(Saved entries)
Start of Block

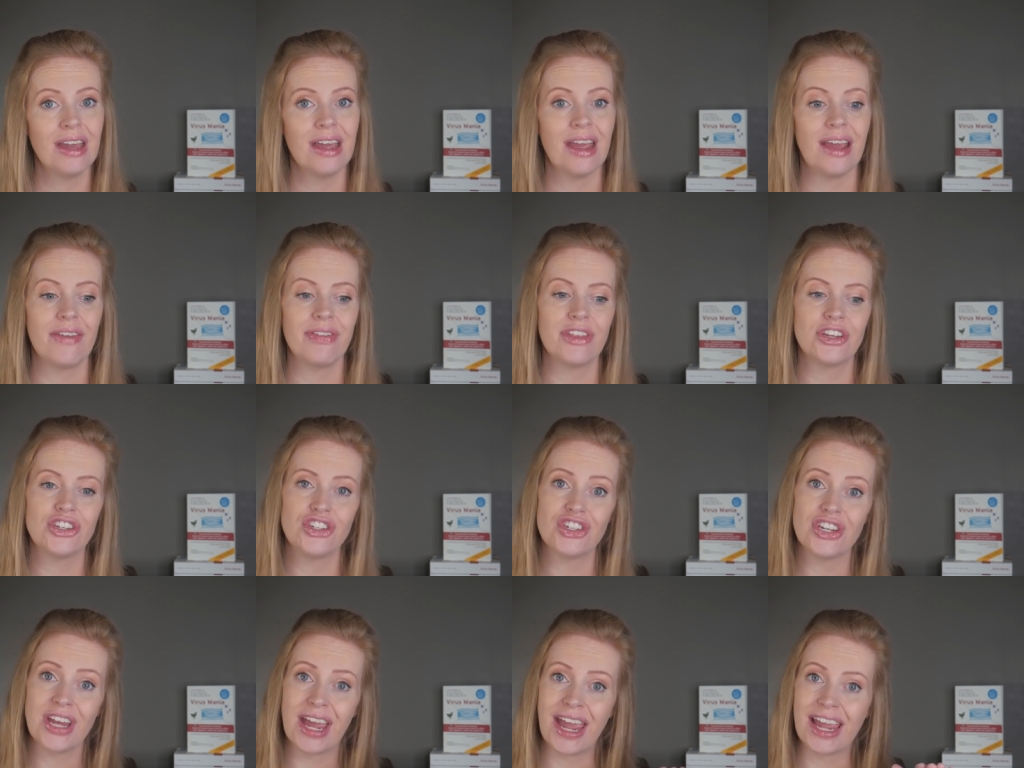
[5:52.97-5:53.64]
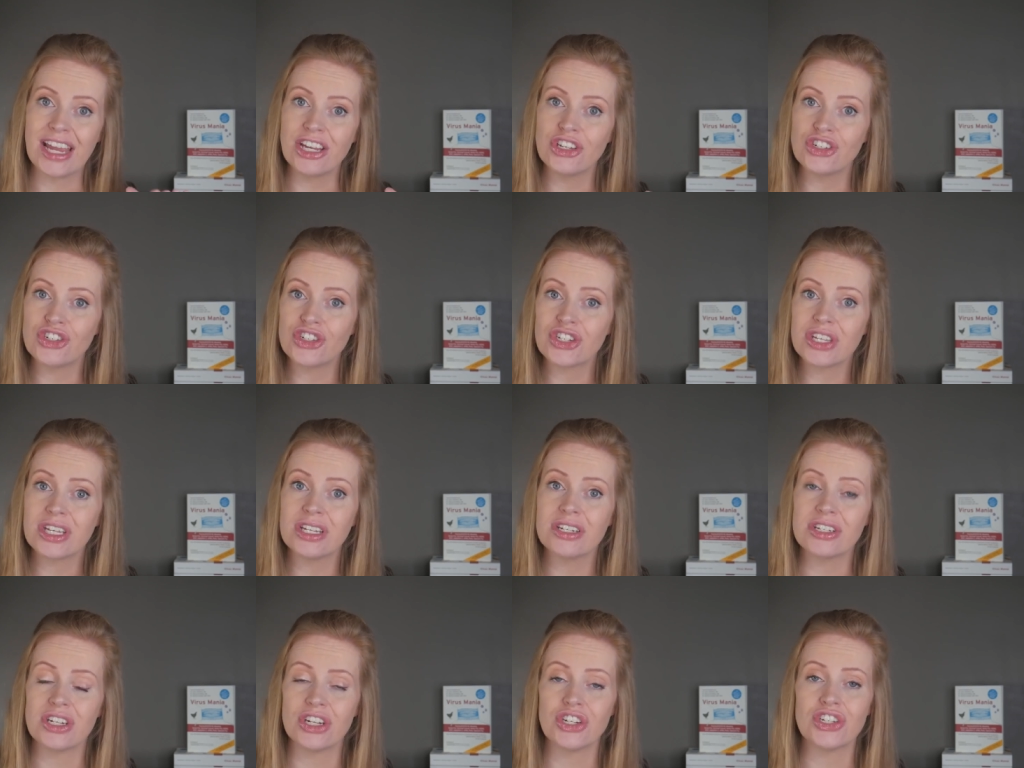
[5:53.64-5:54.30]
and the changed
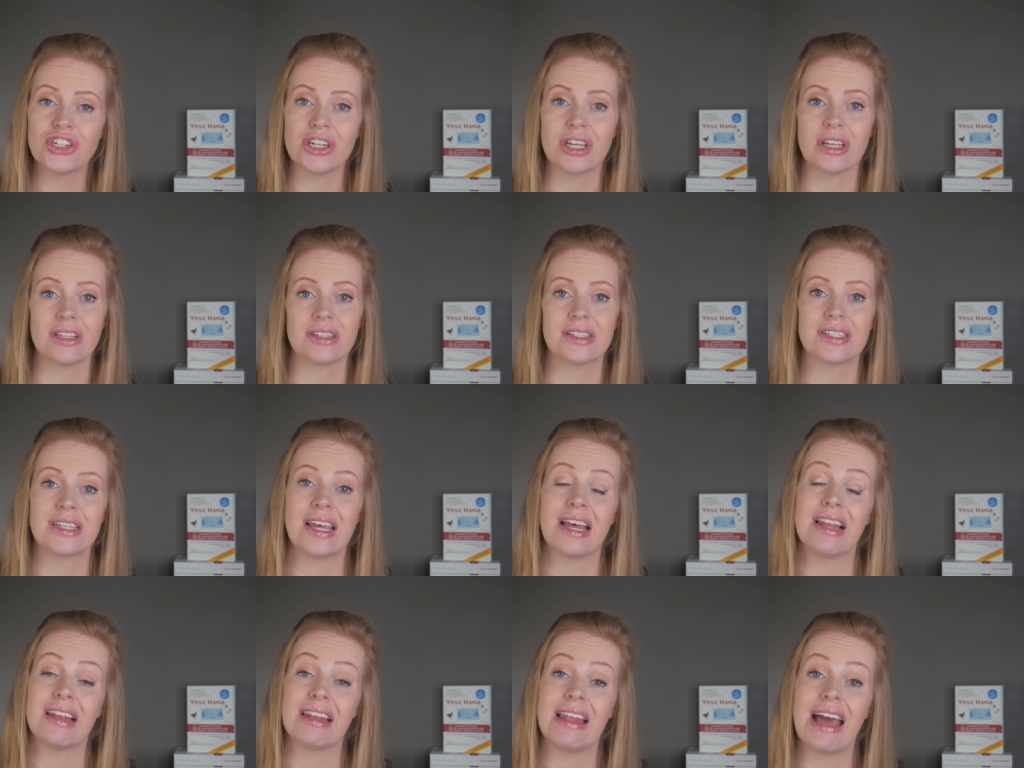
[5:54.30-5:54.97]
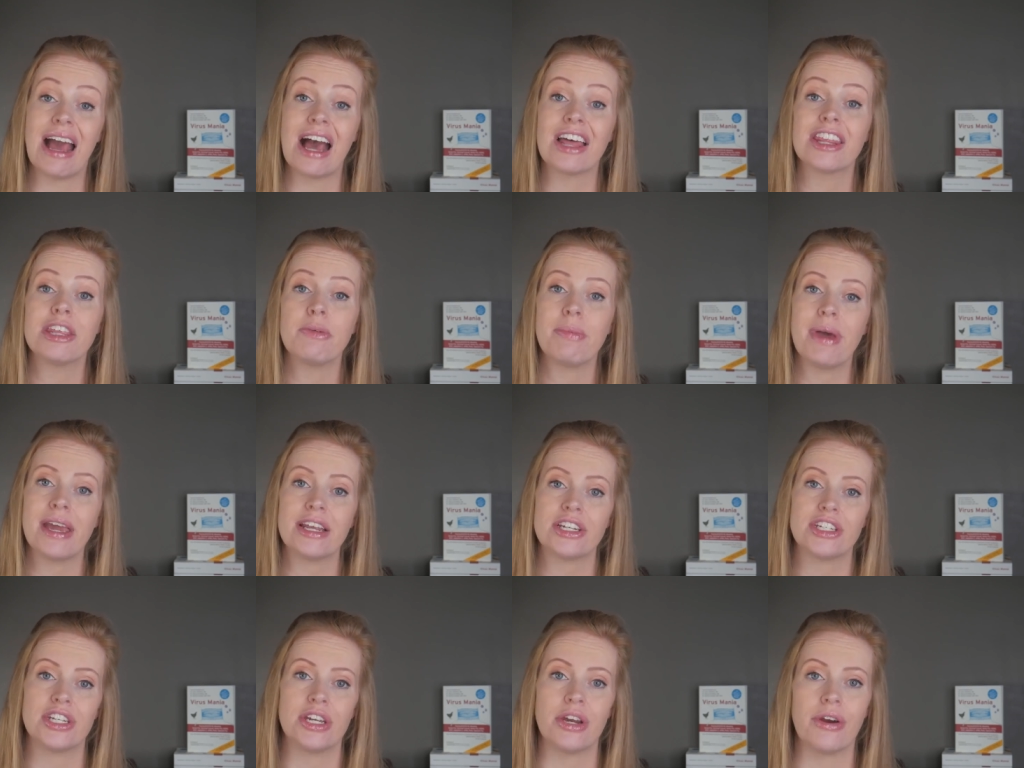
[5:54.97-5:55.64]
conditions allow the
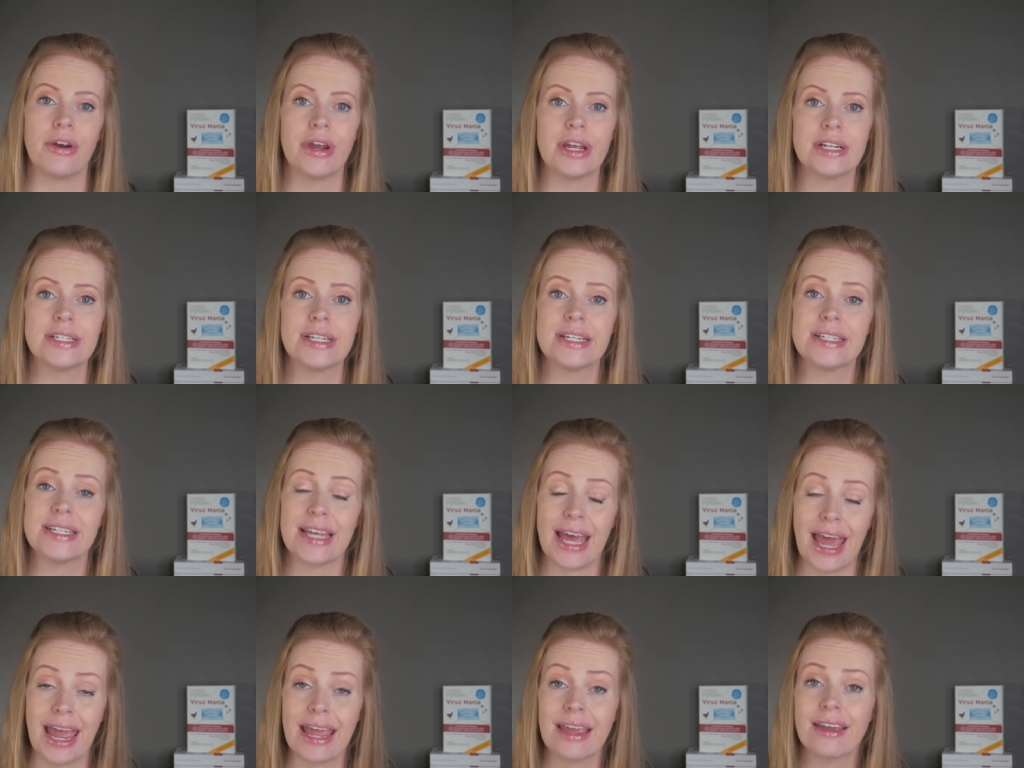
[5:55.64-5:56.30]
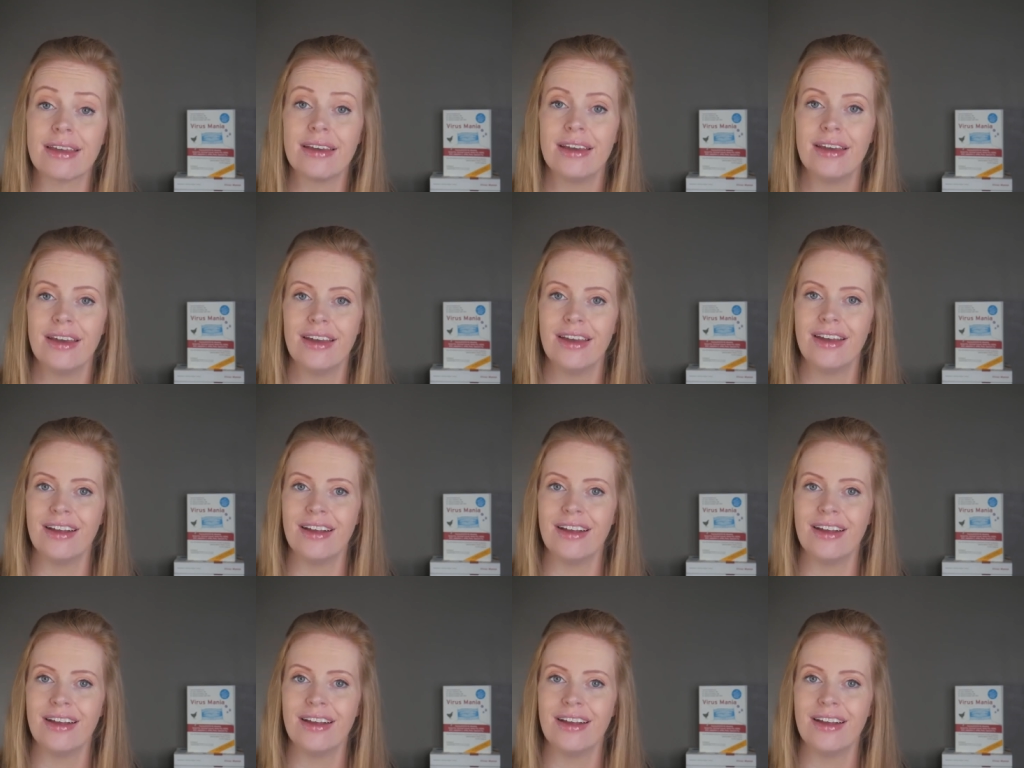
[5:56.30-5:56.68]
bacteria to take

End of Block

▶ [Work request]: Repeat the data exactly, excluding the pictures.

▶ [Answer section]:
[5:52.97-5:53.64]
[5:53.64-5:54.30]
and the changed
[5:54.30-5:54.97]
[5:54.97-5:55.64]
conditions allow the
[5:55.64-5:56.30]
[5:56.30-5:56.68]
bacteria to take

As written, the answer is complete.